1. Arouca podia ser conhecida pelo Mosteiro pré-românico (séc. X) com uma exponencial e única talha barroca e Museu de Arte Sacra; pela paisagem e pelo Geoparque, pioneiro no turismo educativo, e que faz parte da rede Europeia e Global da Unesco; pela admirável frecha de Mizarela; pela Rede Natura 2000 e os habitats da Serra da Freita, de Montemuro, Arada e Gralheira; pela carne de vitela “arouquesa”, a raça bovina autóctone; pelo Festival de Cinema; ou pelo rafting no Rio Paiva, o melhor rio para desportos radicais; ou até pela tradicional doçaria conventual; ou, porque não, pela “Tasquinha da Quinta” onde se come deliciosamente, mas Arouca vai entrar-nos todos os dias pela casa dentro por causa do futebol. O Arouca acaba de ser promovido à Primeira Liga. Na televisão, nos jornais, nos cafés… vamos todos falar de Arouca. Precisamente porque o futebol é uma montra, a Primeira Liga é um espaço de exposição pública extraordinário, uma das maiores janelas promocionais de terras e locais, de marcas e produtos, de nomes que se tornam universais, de emblemas que muitas vezes são maiores que a própria cidade.

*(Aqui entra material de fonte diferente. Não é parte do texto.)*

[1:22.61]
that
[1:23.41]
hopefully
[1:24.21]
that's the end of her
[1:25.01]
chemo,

A vila do distrito de Aveiro com 3.200 habitantes, num concelho rural com pouco mais de vinte mil habitantes, afirma-se e ganha uma notoriedade inaudita. As muitas riquezas naturais, patrimoniais e culturais do concelho ganham uma nova dimensão que o turismo saberá aproveitar. Em Arouca, a Câmara Municipal tem sido um parceiro essencial de todas as forças vivas da terra para dar dinâmica e progresso a um concelho encravado na serra, entre o litoral e o interior. O futebol é a sua mais recente arma, depois de muitas outras devidamente trabalhadas. Sorte ao Arouca.

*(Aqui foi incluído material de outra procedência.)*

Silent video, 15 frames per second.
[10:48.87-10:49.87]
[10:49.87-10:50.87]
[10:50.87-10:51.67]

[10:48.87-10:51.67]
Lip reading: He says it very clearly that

2. A Guarda, cidade e concelho, não têm um único clube desporivo de destaque em alguma modalidade. Já houve o enorme Clube de Xadrez da Guarda, houve alguns momentos notáveis em várias modalidades, há o Clube Escape Livre, mas no desporto de massas que é o futebol, nunca houve grande evidência – nem grande, nem pequena, nunca se passou da mediocridade, salvo o razoável desempenho juvenil do NDS. O clube mais representativo da cidade nos últimos anos foi o Mileu, jogando, e mal, nos distritais. É embaraçoso para uma cidade capital de distrito e com pergaminhos no deporto e ambições na promoção que não haja uma organização desportiva digna desse nome. Que não haja um clube com dimensão em que se revejam as pessoas da Guarda e do distrito. Que não haja uma marca desportiva que contribua para a promoção da cidade. Houve um tempo em que a Câmara da Guarda, erradamente, até investiu no estádio e gastou dinheiro na promoção de um enganador slogan de “Guarda cidade do Desporto”… mas na verdade nunca teve uma política para o desporto, como nunca teve política para coisa nenhuma (“dizem” que tinha para a Cultura mas já nem isso resta). Na Guarda, ouvimos falar de turismo como panaceia para todas as maleitas sem no entanto termos nada que marque a diferença para atrair quem seja ou sequer um plano de comunicação e promoção da Guarda como produto e destino. Como o exemplo de Arouca nos diz, é possível fazer muito mesmo com pouco, é preciso é que as pessoas tenham ideias e projetos, que reflitam sobre as opções e promovam o desenvolvimento de uma comunidade de acordo com o interesse do coletivo e não dos pequenos interesses instalados. A época de eleições pode ser interessante para promovermos esse debate. Ou não.

Luis Baptista-Martins

Comentários dos nossos leitores
BARREIROS Antoine barreiros.a@orange.fr
Comentário:
Que me recorde, a Guarda já esteve na segunda divisão. Ah, é verdade, foi nos princípios de 50.